One woman angrily screamed at Folden for defending the Emancipation Memorial, also known as the Freedman's Memorial. "We gonna get it, one way or another," she yelled.

Folden asked the woman about the history of the statue, and asked who paid for the memorial that was dedicated in 1876. The bronze statue was "built almost entirely with funds donated by former slaves," according to Washington.org. On the 11th anniversary of Lincoln's death, famed abolitionist and former slave Frederick Douglass delivered the keynote address to President Ulysses S. Grant at the monument.

Tensions increased as protesters got in the faces of reporters covering the demonstration. The Daily Caller's Vincent Shkreli was harassed during the protest.

One America News Network host Jack Posobiec was also at the protest of the statue, and he had to be escorted out of the park after hostilities heightened. Folden attempted to stop the crowd from attacking Posobiec.

The security detail for Fox News' White House correspondent Kevin Corke escorted the OANN host out of the park after water was thrown at him and someone attempted to steal his cell phone. Washington, D.C., police had to separate Posobiec from the crowd.


Earlier in the week, a black pastor tried to promote unity at the Emancipation Memorial.

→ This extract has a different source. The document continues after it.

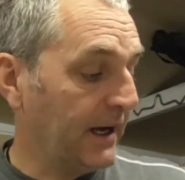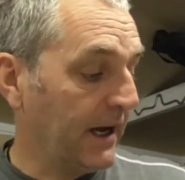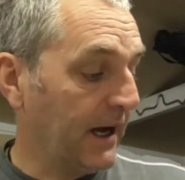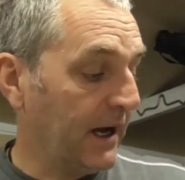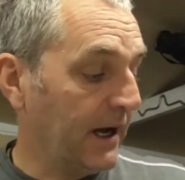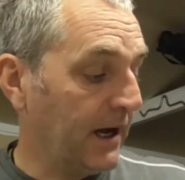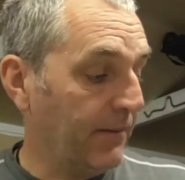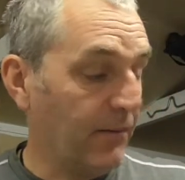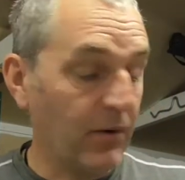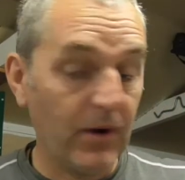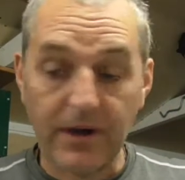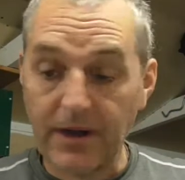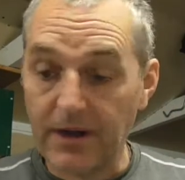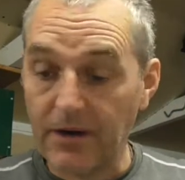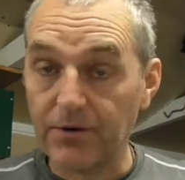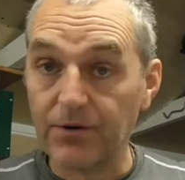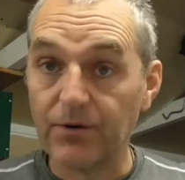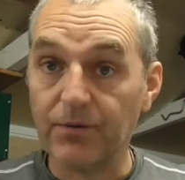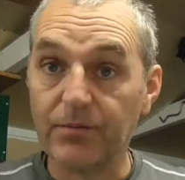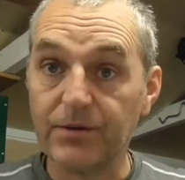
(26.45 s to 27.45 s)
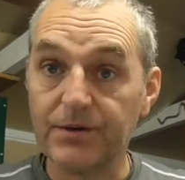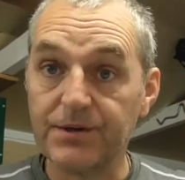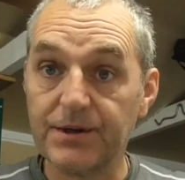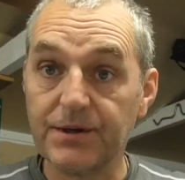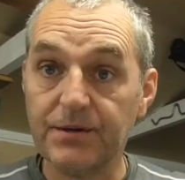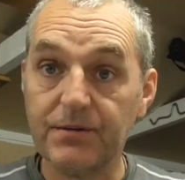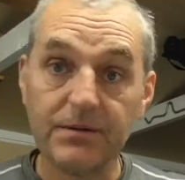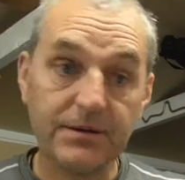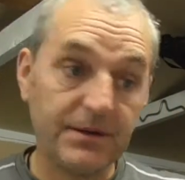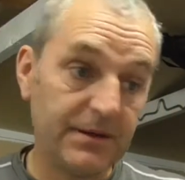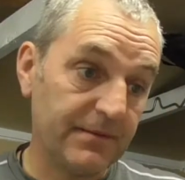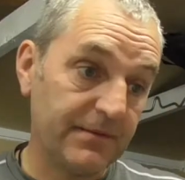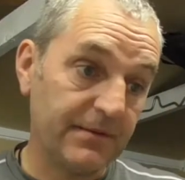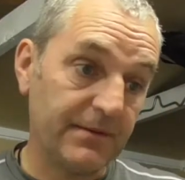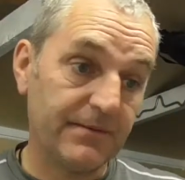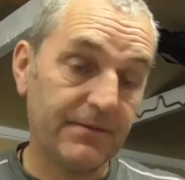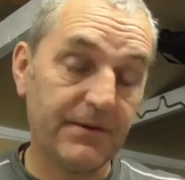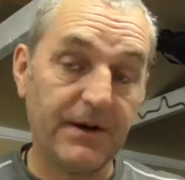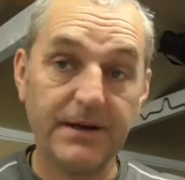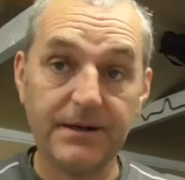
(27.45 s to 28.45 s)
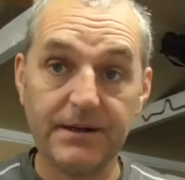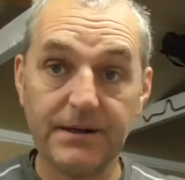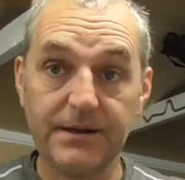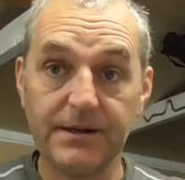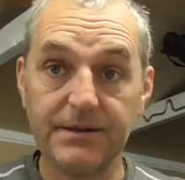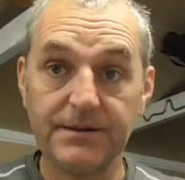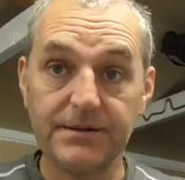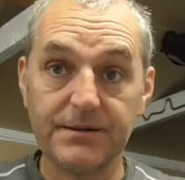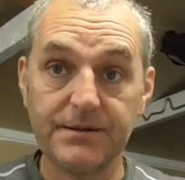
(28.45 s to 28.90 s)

Working on number two, this is for a friend and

Others defended the Emancipation Memorial, including Howard University professor Carolivia Herron and Marcia Cole, a member of the Female RE-Enactors of Distinction, which is an auxiliary organization of the African American Civil War Museum.

"People tend to think of that figure as being servile but on second look you will see something different, perhaps," Cole explained. "That man is not kneeling on two knees with his head bowed. He is in the act of getting up. And his head is up, not bowed, because he's looking forward to a future of freedom."

"Things change. Our perceptions of how things should be presented change," Herron stated. "There's an intelligent, acceptable, proud way to interpret this statue. We need not be ashamed of what we came from."

Last week, rioters ripped down a nearly 100-year-old statue of George Washington. Vandals also tore down statues dedicated to Ulysses S. Grant, Francis Scott Key, and an 18th-century Spanish priest who was canonized as a saint.